I’m signing off for the day.  The web has wearied me.  I’ve rambled too long, when all I wanted to tell you about was my yellow tap water and how my local public utility gave me the resources to learn more about it.

Dead crows: thoughts on local government information access, part I

It’s been a pretty typical week for me in Tacoma, Washington (my home when I’m not at work in Seattle).  But as I reflect back on the past seven days, I can see how local government information popped into my world in at least two conspicuous ways (and I’m sure many other more subtle ways).  I’ll share one story now.

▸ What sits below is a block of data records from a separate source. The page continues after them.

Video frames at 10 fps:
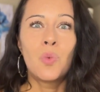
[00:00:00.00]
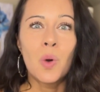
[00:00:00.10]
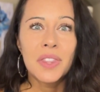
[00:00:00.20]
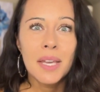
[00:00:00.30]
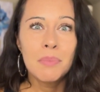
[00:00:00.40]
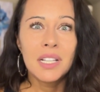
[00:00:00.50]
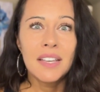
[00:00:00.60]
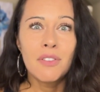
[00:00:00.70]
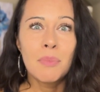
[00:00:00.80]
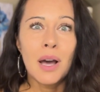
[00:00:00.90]
what they
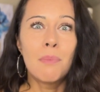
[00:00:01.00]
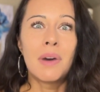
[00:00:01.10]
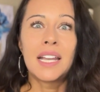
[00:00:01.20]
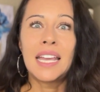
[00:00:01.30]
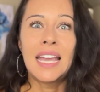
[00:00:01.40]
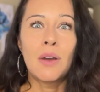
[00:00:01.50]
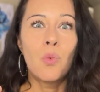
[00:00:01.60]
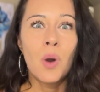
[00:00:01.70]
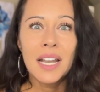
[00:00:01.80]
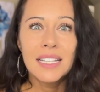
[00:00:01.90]
believe about money,
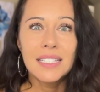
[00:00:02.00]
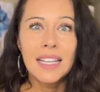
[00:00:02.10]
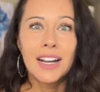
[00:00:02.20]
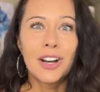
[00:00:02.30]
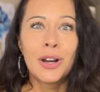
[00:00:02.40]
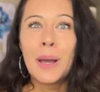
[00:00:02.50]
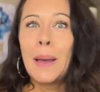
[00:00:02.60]
what is their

On Monday afternoon, upon returning home from walking my dog, I noticed an unfortunate sight:  a dead crow lying near our driveway, at the base of a telephone pole.  I had just disposed of a dead sparrow I’d found in the same vicinity the day before, so this concerned me.  I remembered that dead crows could be a sign of … some health hazard, I couldn’t remember which.  Without thinking, I consulted the real, tangible phone book’s blue pages (a hidden pasttime of many of us govdocs types), figuring I’d call the county health department.  I flipped past the federal government pages, the state pages, and found the county health department and its numerous entries.  Aha!  West Nile Virus hotline.  I called the number, and, because it was after hours, got a voicemail message.  Gratifyingly, the voice said something along the lines of "If you’re calling to report a dead crow, please provide your name, contact info and a detailed location for the crow.  We’ll call you back during business hours.  Check out our web page as well."

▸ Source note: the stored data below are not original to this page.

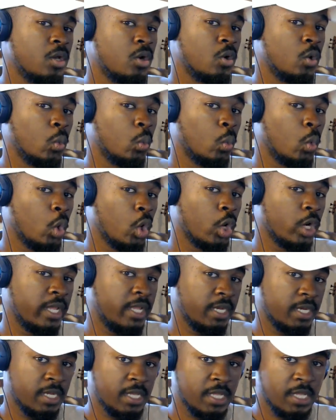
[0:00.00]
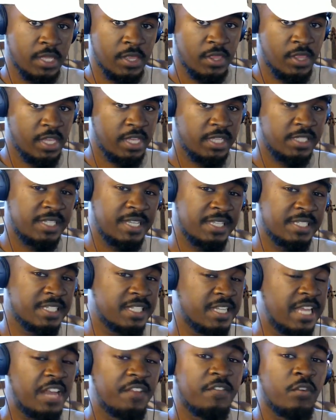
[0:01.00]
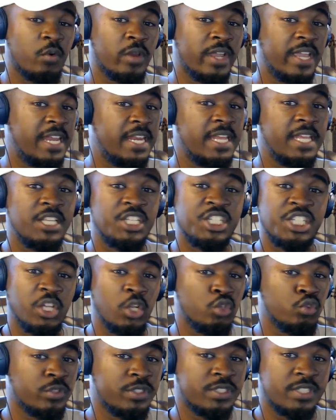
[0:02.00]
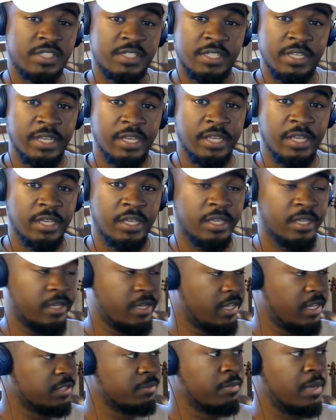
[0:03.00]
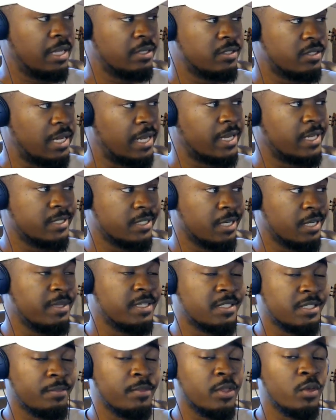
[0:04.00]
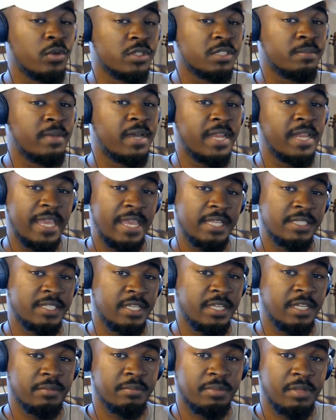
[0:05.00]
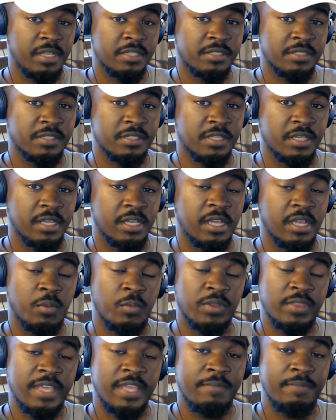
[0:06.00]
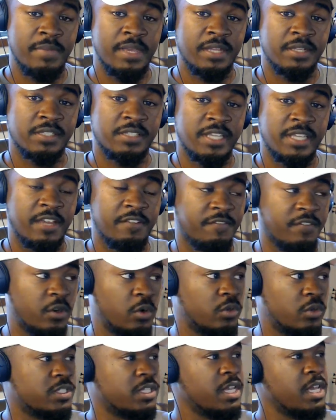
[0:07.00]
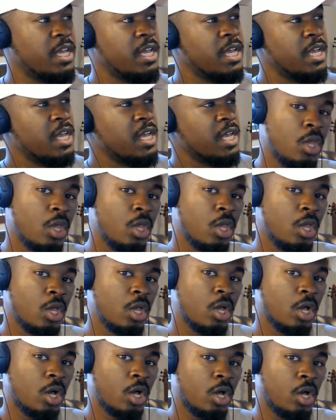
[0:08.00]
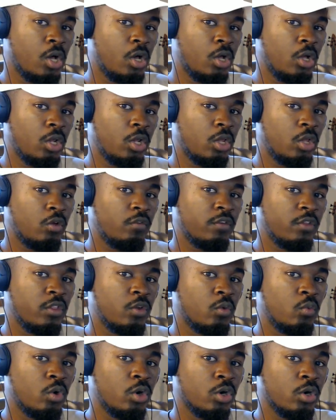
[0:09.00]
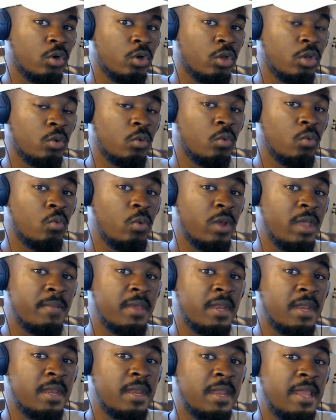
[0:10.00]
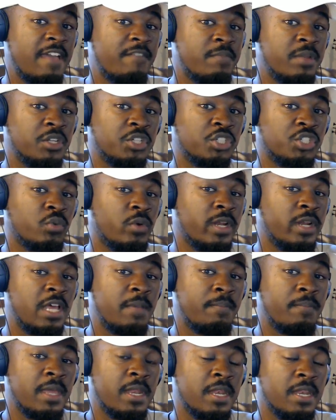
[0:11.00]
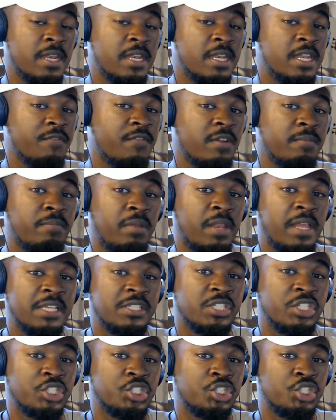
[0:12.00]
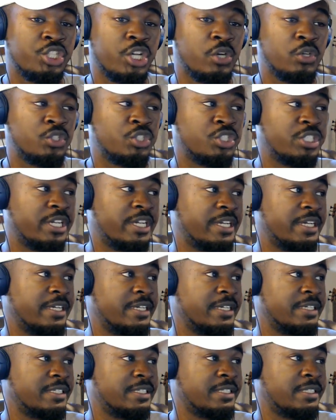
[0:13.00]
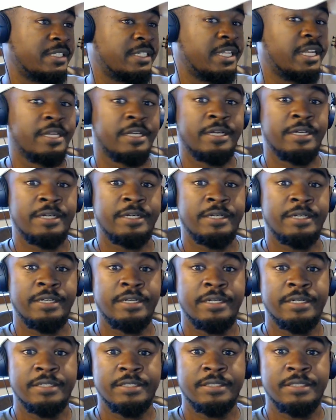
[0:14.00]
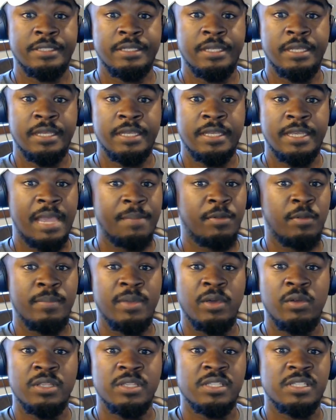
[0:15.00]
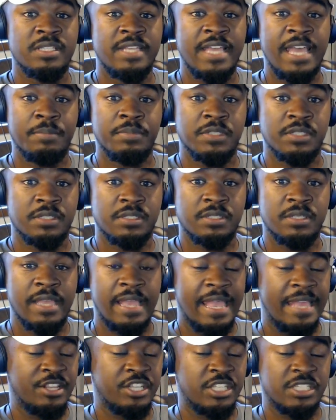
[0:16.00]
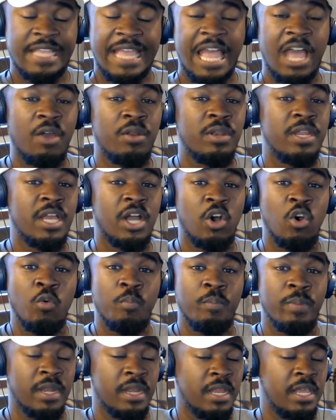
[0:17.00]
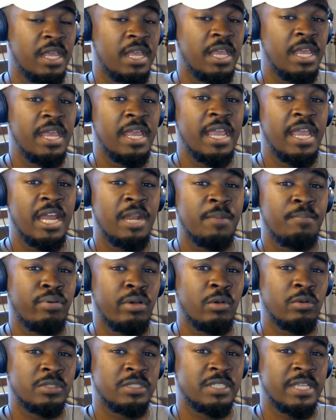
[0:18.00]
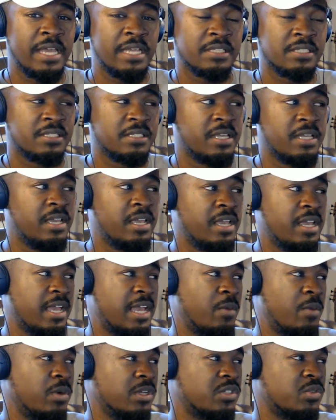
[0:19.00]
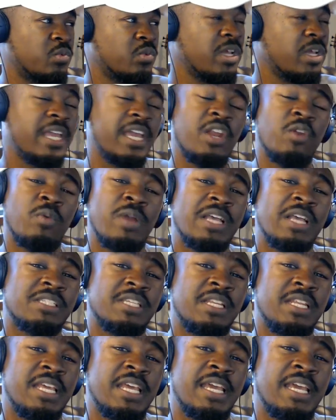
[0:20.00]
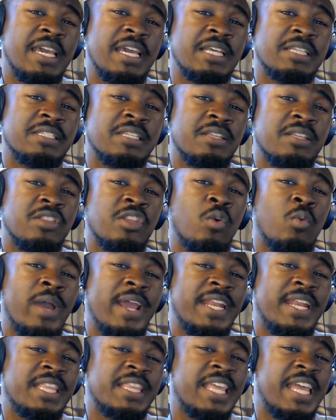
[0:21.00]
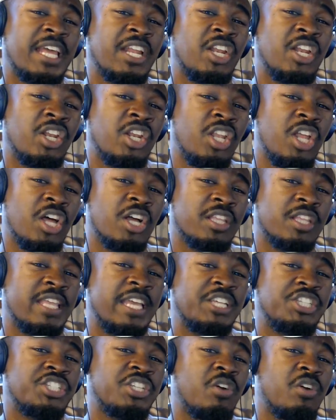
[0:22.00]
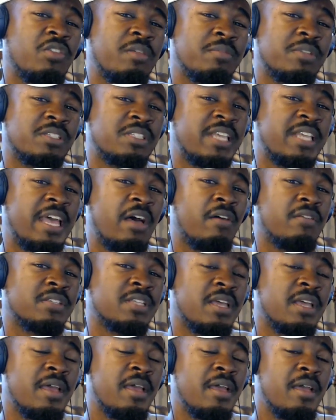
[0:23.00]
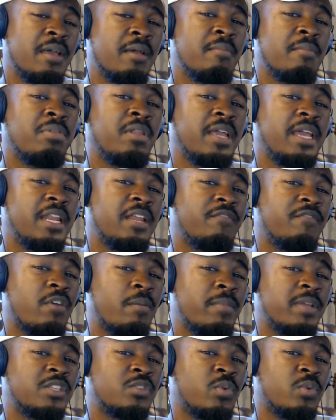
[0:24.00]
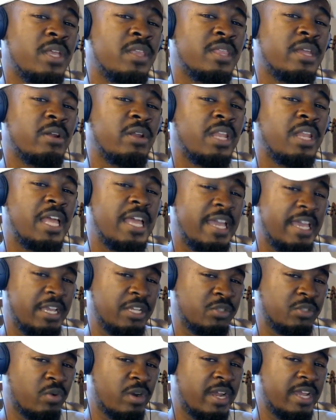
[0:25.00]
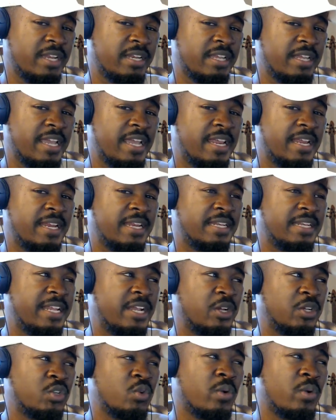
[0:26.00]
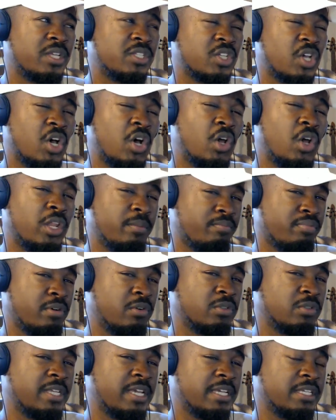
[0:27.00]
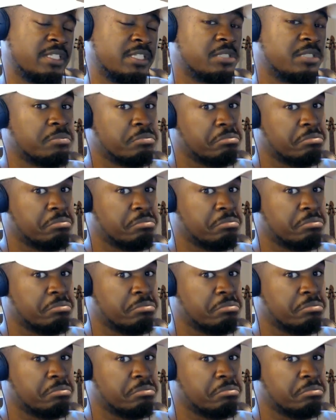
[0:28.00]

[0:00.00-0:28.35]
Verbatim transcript: Warning, this is not for any children to see. This most likely is going to be something you want somebody eighteen and plus to see. And with that being said, folks, all over the world, women have been showing up in different places, churches, synagogues, Capitol building steps, just out in the open in protests. And what's really interesting is the way that they look. They show themselves bleeding from between their legs, right? And they're doing this all in protest.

The next day at work, I received a courteous, professional call from the Tacoma Pierce County Health Department.  The Environmental Health Specialist told me she was going to stop by my residence and remove the bird for testing.  She also conjectured that the crow was probably a juvenile who had been electrocuted by the power lines, a common occurence, but she would remove it all the same.  When I got home, I found her business card and several Washington State government brochures (yes!  it was a multi-jurisdictional day!) about mosquito repellent, West Nile Virus, and Dead Bird Reporting.  Jackpot — tangible gov docs, delivered to my doorstep!  Overall, I was quite pleased with how this terribly old fashioned combination of the phone book and telephone worked so quickly and efficiently.  Reviewing the web pages was a fun exercise after the fact, but I liked talking directly to the specialist.  Out here, Dex is one of the prominent phone books.  Its online version doesn’t seem to include government, at least not in an obvious way, leaving users with the impression that there are two types of phone numbers in the world: residential and business.  The blue pages rock.